Winn-Dixie—they remodeled this store not long ago. It’s something else. A little too fancy, if you ask me.
I’ve been shopping here since the old days. Back then, it was your average supermarket. Linoleum floors, decent beef, clinically depressed cashiers.
Today, they have deli counters that sell salmon sushi. I’d rather lick the restroom floor than eat salmon sushi.
The woman behind me in the checkout line is old. She is frail, with white hair, and big glasses. She is every American granny you’ve ever seen. I’ll bet the closest she ever came to sushi was a wild night at the Baptist clothing swap.
She is holding onto her daughter for support.
Her daughter is Hispanic—black hair, dark skin, late fifties. The two women couldn’t look more different.
They have a full cart. They have purchased all the usual supermarket fare. Chicken, tuna cans, jars of peanut butter, Duke’s mayonnaise, Colonial Bread, and enough paper towels to sink the U.S.S. Uruguay.
We make friends.
“Howdy,” is the woman’s first word to me.
“Howdy,” I say.
The old woman tells me about herself.
She adopted her Hispanic daughter when the girl was three.

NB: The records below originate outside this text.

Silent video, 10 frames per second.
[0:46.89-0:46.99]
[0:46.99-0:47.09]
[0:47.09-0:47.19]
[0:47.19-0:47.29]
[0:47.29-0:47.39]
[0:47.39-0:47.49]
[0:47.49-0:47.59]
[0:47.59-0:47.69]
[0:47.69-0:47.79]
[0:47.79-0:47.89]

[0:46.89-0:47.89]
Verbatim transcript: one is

The toddler had been abandoned at a shopping complex. The child didn’t understand English, and she was sick with a chest infection.
“She almost died,” the old woman says. “I had to do something to help.”

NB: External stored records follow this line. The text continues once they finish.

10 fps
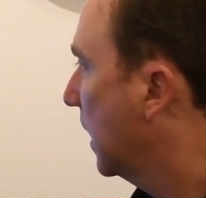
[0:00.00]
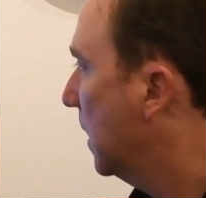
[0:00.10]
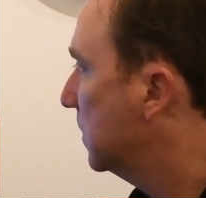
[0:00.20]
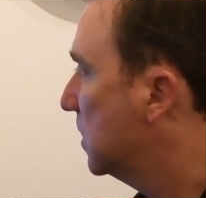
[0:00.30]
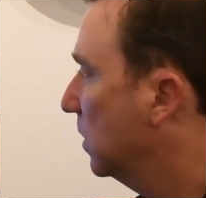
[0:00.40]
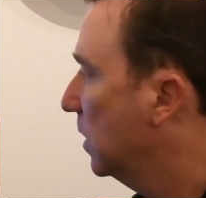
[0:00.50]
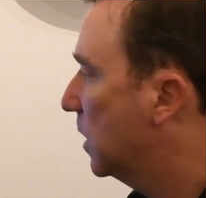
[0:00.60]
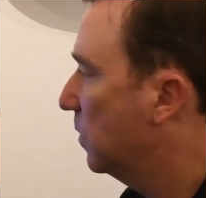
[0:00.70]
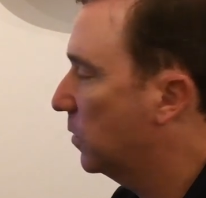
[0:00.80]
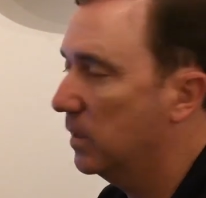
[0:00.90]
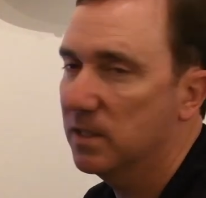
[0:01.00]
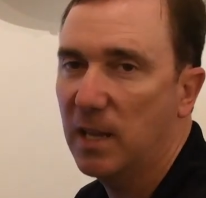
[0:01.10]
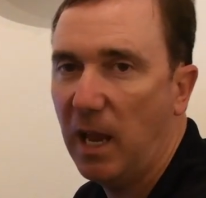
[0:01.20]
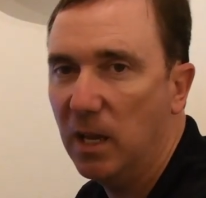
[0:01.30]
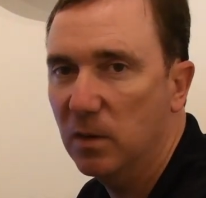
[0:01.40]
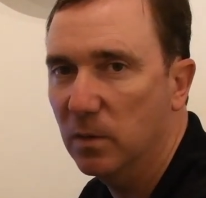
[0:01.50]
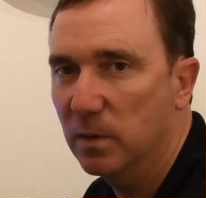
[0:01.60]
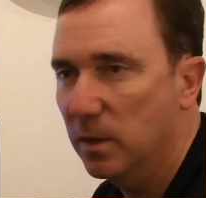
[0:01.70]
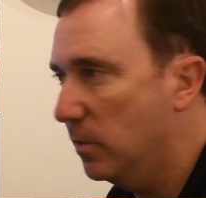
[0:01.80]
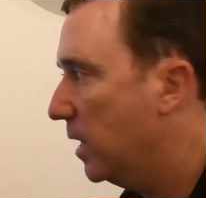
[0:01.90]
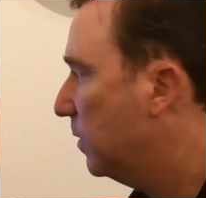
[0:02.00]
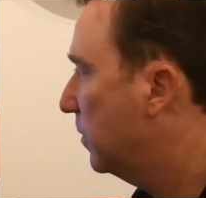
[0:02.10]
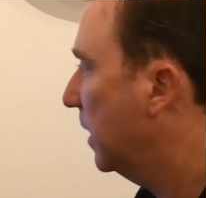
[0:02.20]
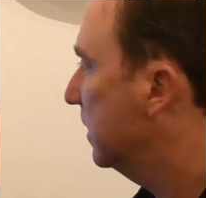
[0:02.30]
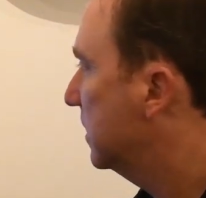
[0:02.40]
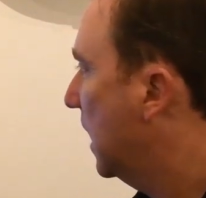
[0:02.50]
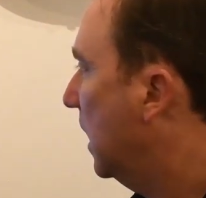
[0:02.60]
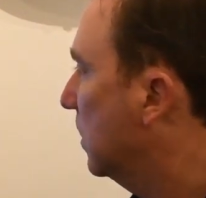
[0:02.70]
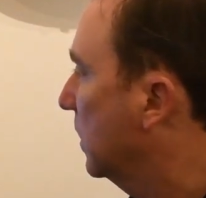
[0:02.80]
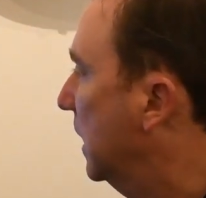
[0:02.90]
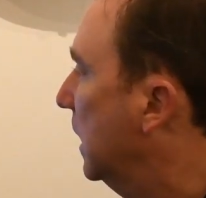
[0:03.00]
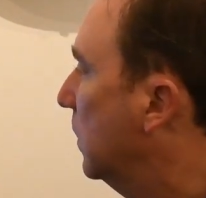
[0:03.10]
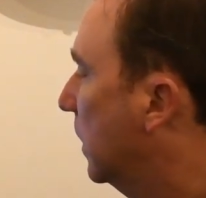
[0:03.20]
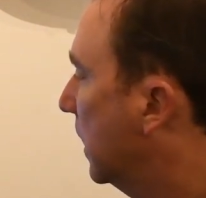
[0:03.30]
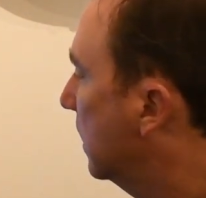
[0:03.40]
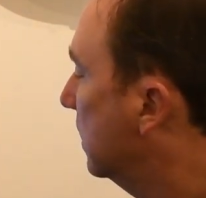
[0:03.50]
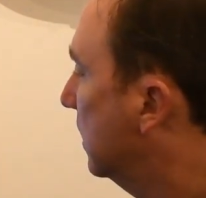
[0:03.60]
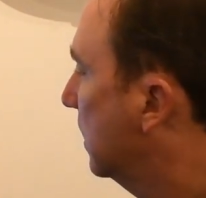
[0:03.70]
I'm still looking for this handle. If I can find this handle anywhere,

The old woman met the girl at a foster facility. Some of the her church friends used to visit local foster homes to give attention to needy children.
“There were only a few of us who did that,” the old woman goes on. “We were so young. We’d hold the babies, play games, read stories, sing to’em sometimes. You know, mom stuff.”
Mom stuff.
“Kids need touching to survive,” the lady adds. “It’s been proven. Look it up.”…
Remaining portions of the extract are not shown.